■ Exercise requirements
Word-for-word transcription: reproduce all of the data, but not the pictures.

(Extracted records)

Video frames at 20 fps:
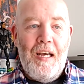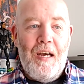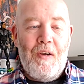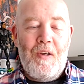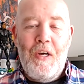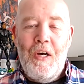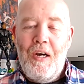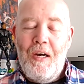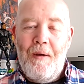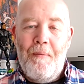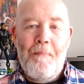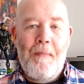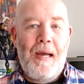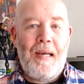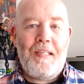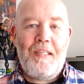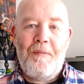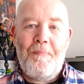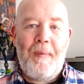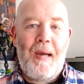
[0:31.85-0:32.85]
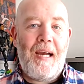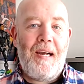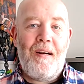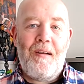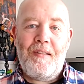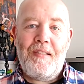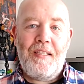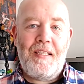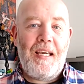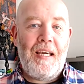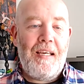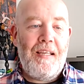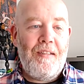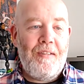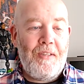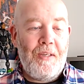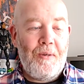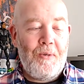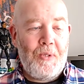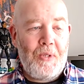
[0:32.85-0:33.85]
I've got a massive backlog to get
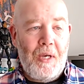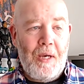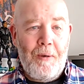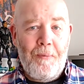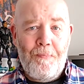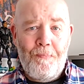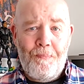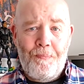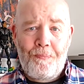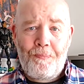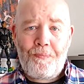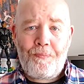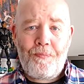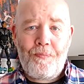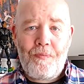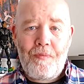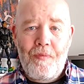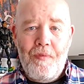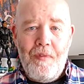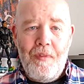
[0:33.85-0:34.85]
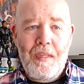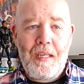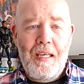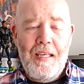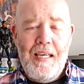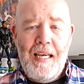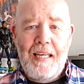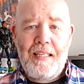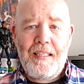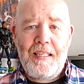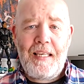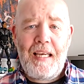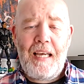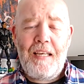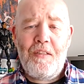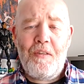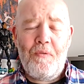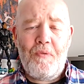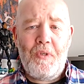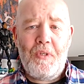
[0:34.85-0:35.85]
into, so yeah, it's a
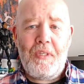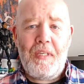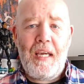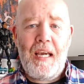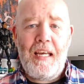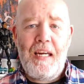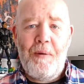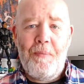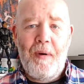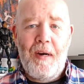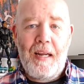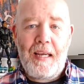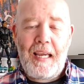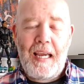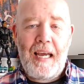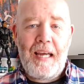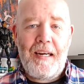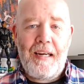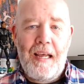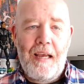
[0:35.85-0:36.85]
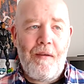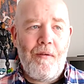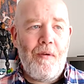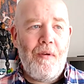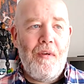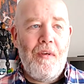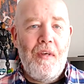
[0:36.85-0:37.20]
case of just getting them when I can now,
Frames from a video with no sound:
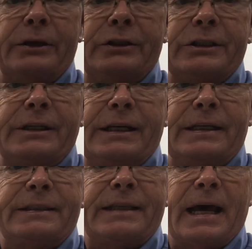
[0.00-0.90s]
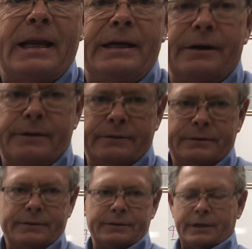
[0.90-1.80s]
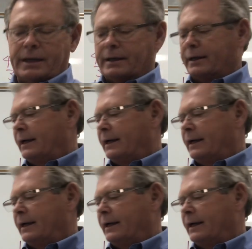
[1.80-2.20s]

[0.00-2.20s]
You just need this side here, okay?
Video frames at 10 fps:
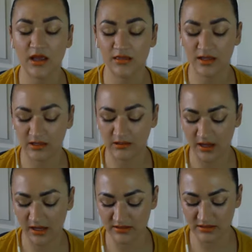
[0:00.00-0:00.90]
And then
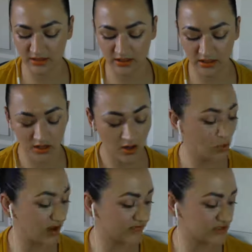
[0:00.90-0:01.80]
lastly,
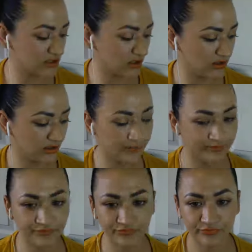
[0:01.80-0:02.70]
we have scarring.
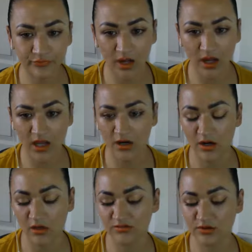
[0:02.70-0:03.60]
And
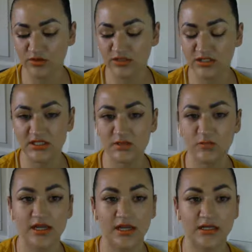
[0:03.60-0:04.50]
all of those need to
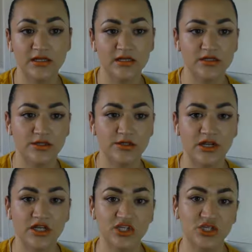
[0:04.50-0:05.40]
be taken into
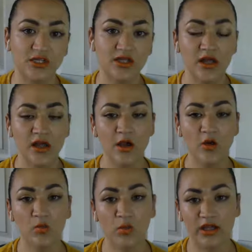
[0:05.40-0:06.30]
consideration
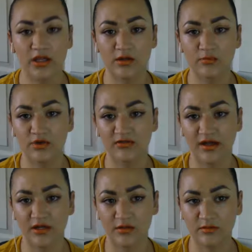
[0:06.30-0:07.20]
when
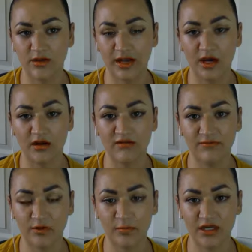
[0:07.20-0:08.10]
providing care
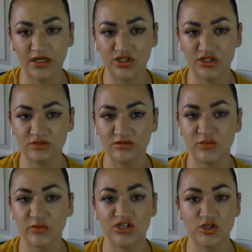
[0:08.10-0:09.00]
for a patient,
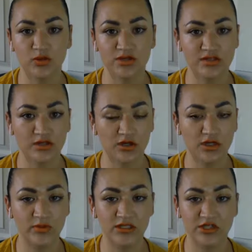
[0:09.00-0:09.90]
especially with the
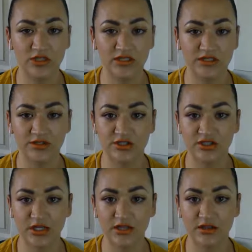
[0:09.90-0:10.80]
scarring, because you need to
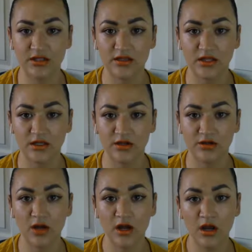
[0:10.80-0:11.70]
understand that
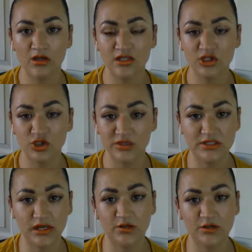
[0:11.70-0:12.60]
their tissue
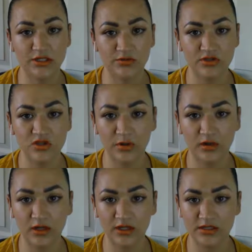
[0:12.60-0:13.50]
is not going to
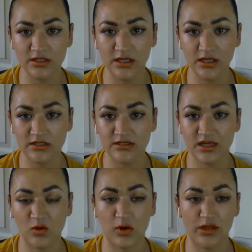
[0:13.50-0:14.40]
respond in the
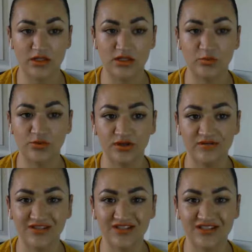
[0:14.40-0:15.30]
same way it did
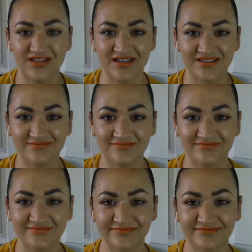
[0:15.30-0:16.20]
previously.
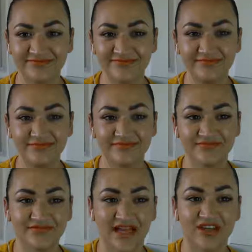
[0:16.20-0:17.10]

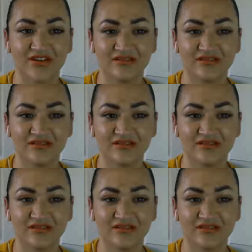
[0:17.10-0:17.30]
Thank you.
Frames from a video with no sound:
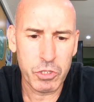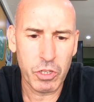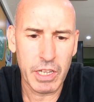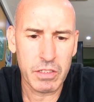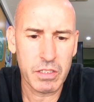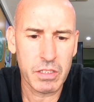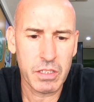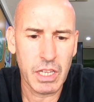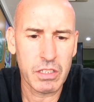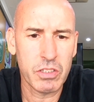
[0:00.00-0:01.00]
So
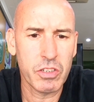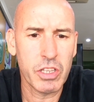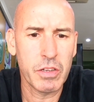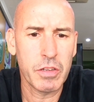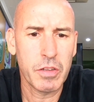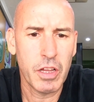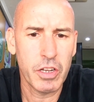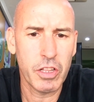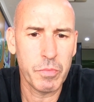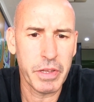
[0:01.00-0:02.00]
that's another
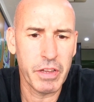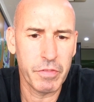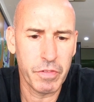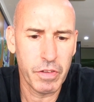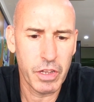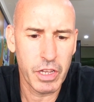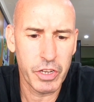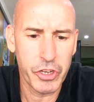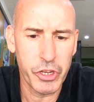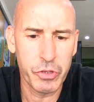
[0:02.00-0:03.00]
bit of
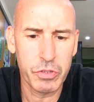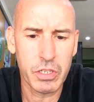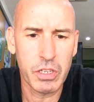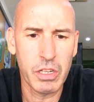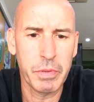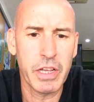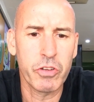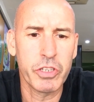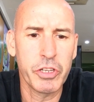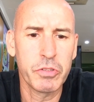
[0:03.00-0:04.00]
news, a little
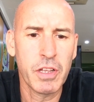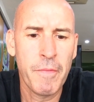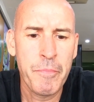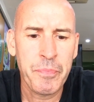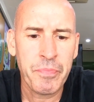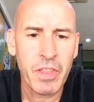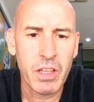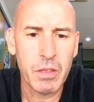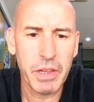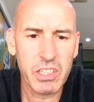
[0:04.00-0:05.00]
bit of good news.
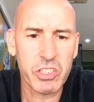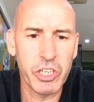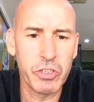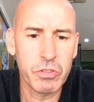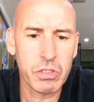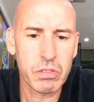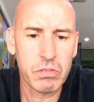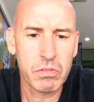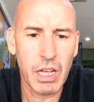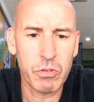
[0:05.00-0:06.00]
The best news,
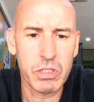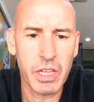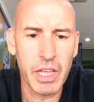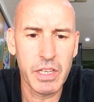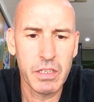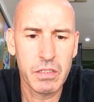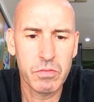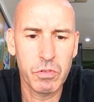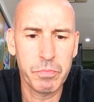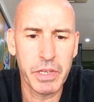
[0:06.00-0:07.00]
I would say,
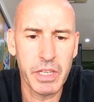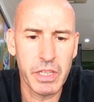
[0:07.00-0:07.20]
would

■ Answer to the exercise
Video frames at 20 fps:
[0:31.85-0:32.85]
[0:32.85-0:33.85]
I've got a massive backlog to get
[0:33.85-0:34.85]
[0:34.85-0:35.85]
into, so yeah, it's a
[0:35.85-0:36.85]
[0:36.85-0:37.20]
case of just getting them when I can now,
Frames from a video with no sound:
[0.00-0.90s]
[0.90-1.80s]
[1.80-2.20s]

[0.00-2.20s]
You just need this side here, okay?
Video frames at 10 fps:
[0:00.00-0:00.90]
And then
[0:00.90-0:01.80]
lastly,
[0:01.80-0:02.70]
we have scarring.
[0:02.70-0:03.60]
And
[0:03.60-0:04.50]
all of those need to
[0:04.50-0:05.40]
be taken into
[0:05.40-0:06.30]
consideration
[0:06.30-0:07.20]
when
[0:07.20-0:08.10]
providing care
[0:08.10-0:09.00]
for a patient,
[0:09.00-0:09.90]
especially with the
[0:09.90-0:10.80]
scarring, because you need to
[0:10.80-0:11.70]
understand that
[0:11.70-0:12.60]
their tissue
[0:12.60-0:13.50]
is not going to
[0:13.50-0:14.40]
respond in the
[0:14.40-0:15.30]
same way it did
[0:15.30-0:16.20]
previously.
[0:16.20-0:17.10]

[0:17.10-0:17.30]
Thank you.
Frames from a video with no sound:
[0:00.00-0:01.00]
So
[0:01.00-0:02.00]
that's another
[0:02.00-0:03.00]
bit of
[0:03.00-0:04.00]
news, a little
[0:04.00-0:05.00]
bit of good news.
[0:05.00-0:06.00]
The best news,
[0:06.00-0:07.00]
I would say,
[0:07.00-0:07.20]
would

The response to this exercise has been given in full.